Action item: Leave the images out. Give every line below again, precisely.

[Data — start]

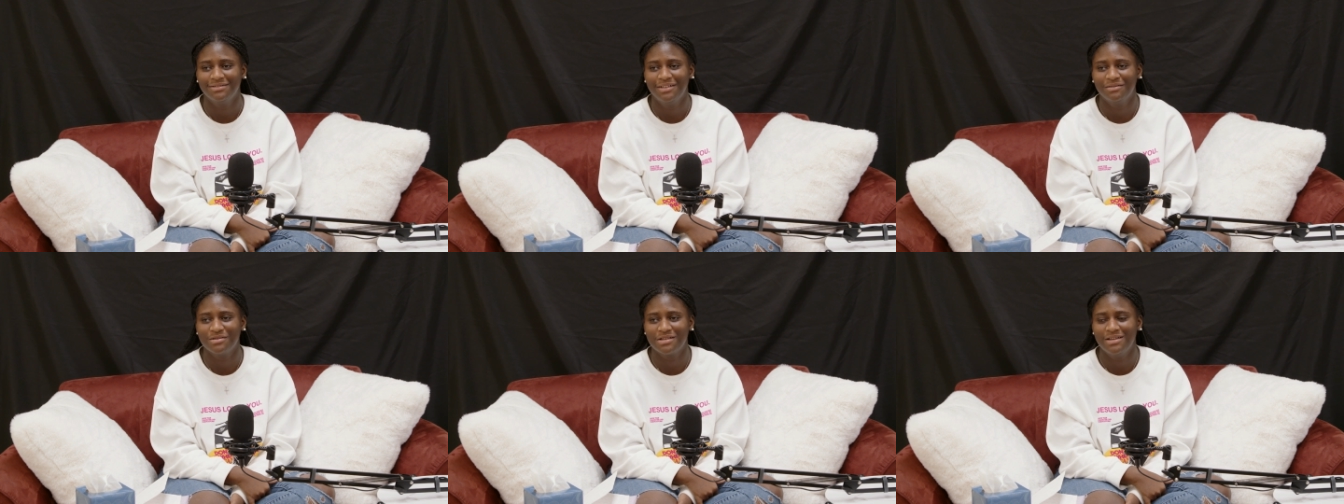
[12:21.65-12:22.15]

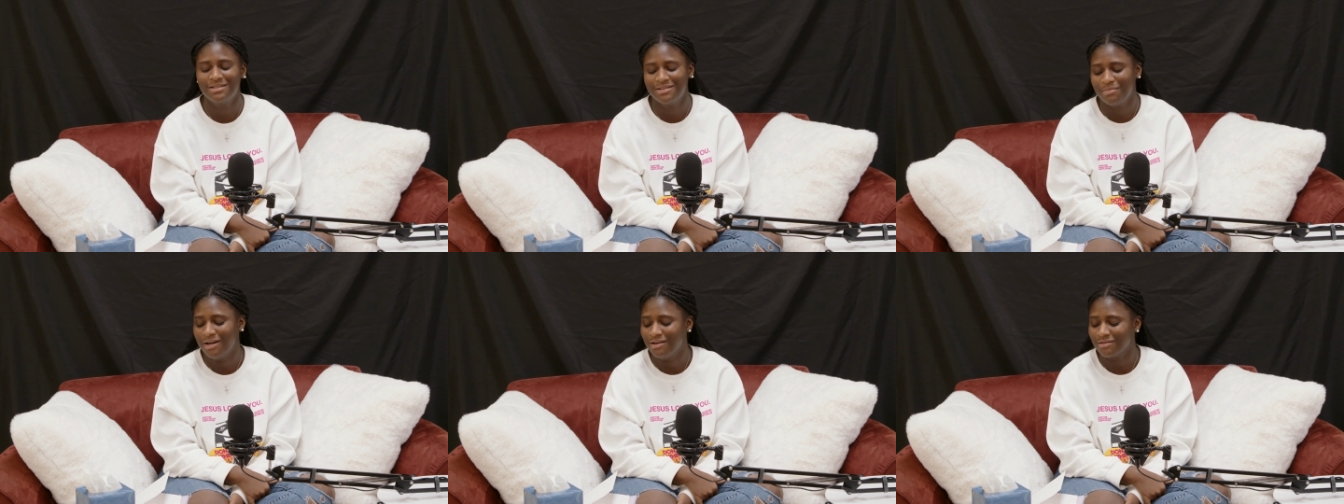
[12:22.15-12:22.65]
It's in
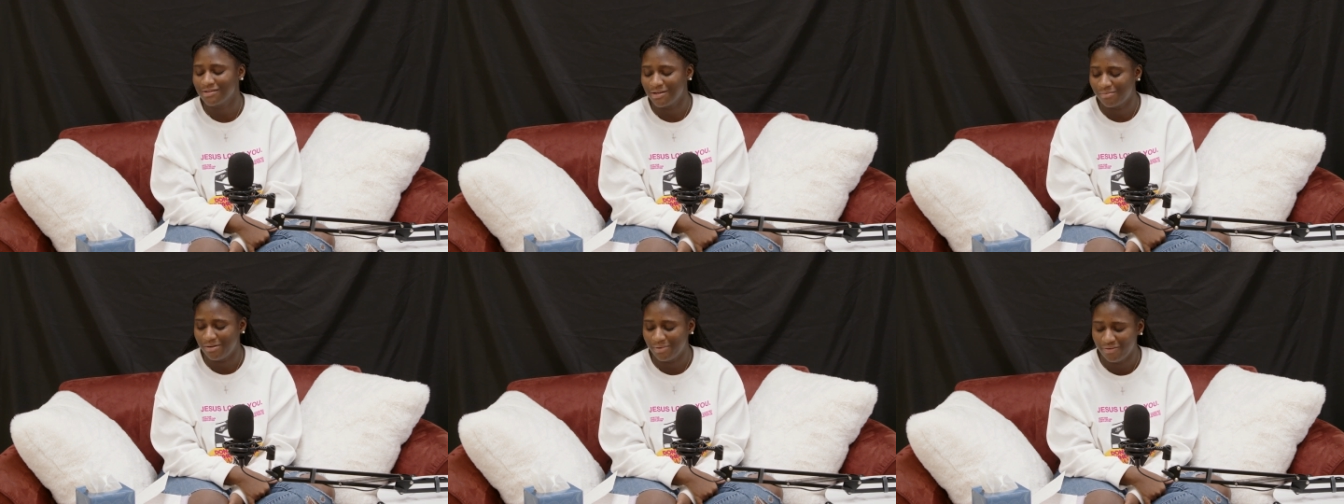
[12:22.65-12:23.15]
my notes
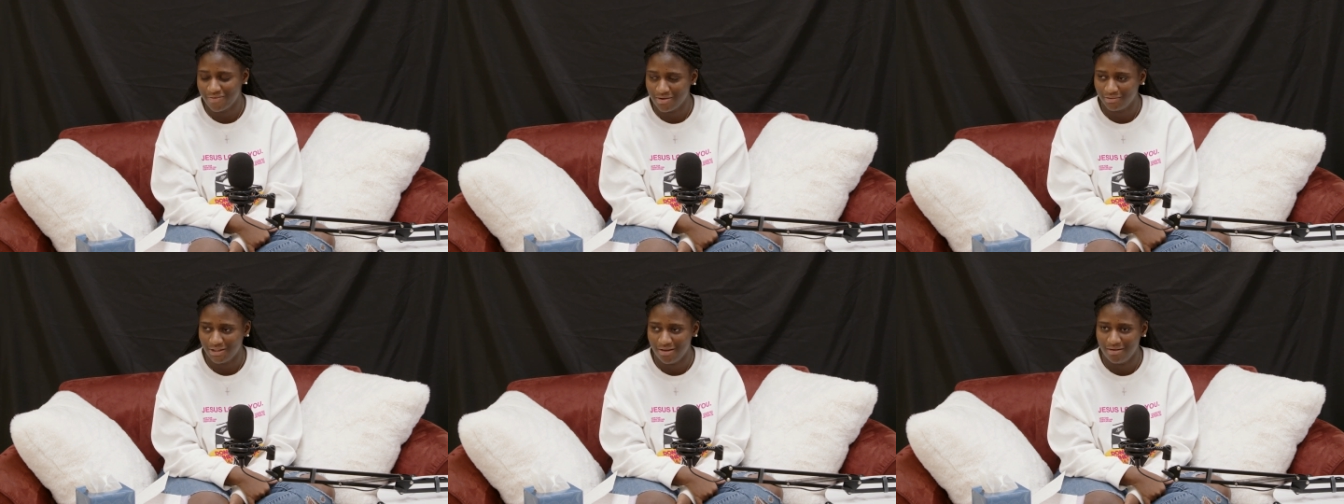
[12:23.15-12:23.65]
somewhere in my phone.
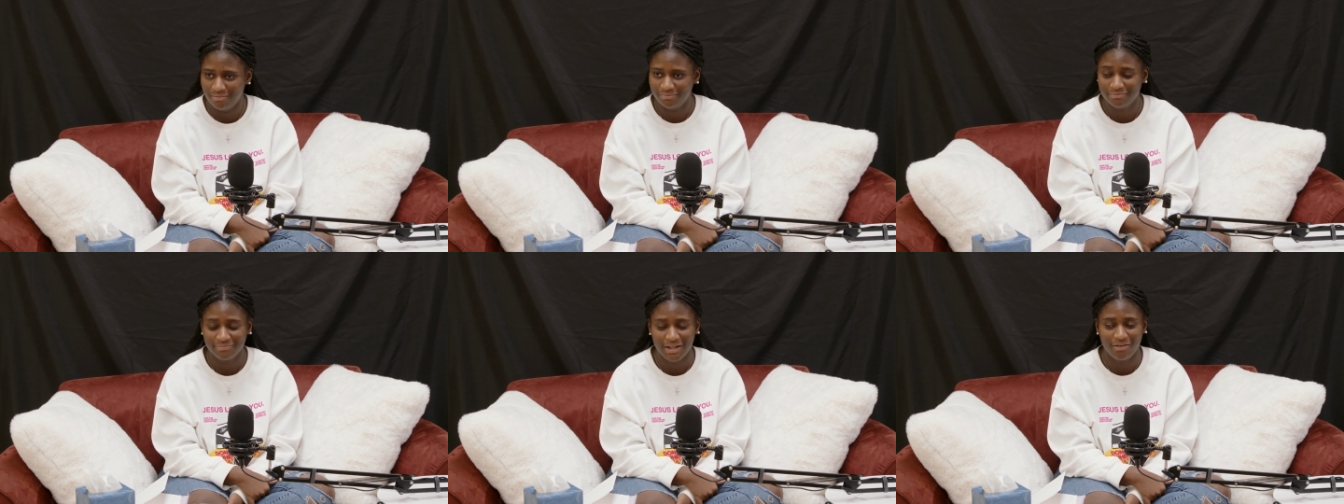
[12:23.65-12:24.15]
I
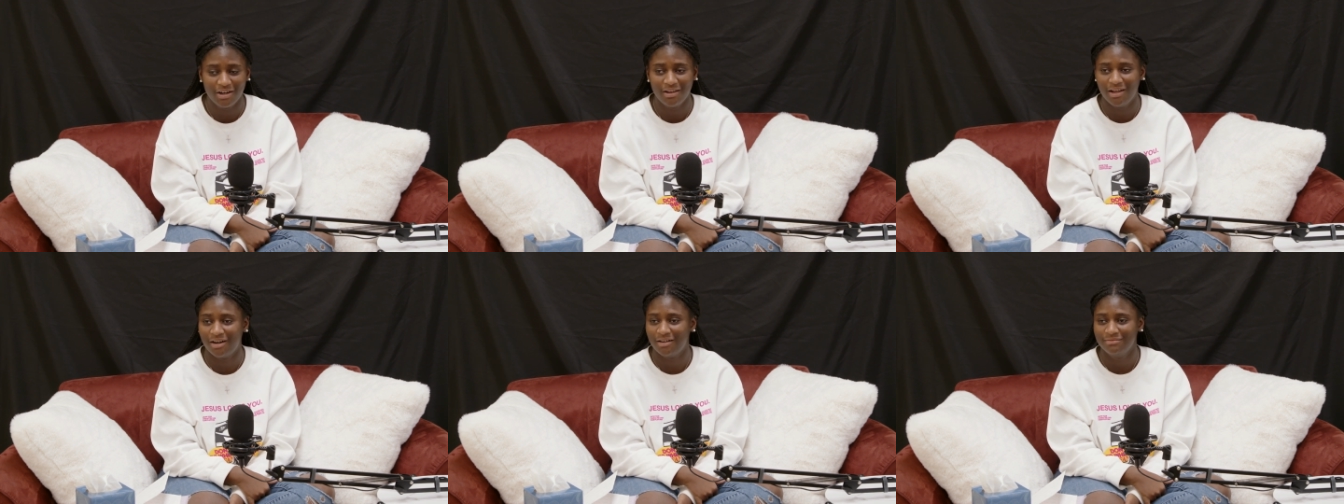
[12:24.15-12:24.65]
wrote a letter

[Data — finish]

Exercise solution:
[12:21.65-12:22.15]

[12:22.15-12:22.65]
It's in
[12:22.65-12:23.15]
my notes
[12:23.15-12:23.65]
somewhere in my phone.
[12:23.65-12:24.15]
I
[12:24.15-12:24.65]
wrote a letter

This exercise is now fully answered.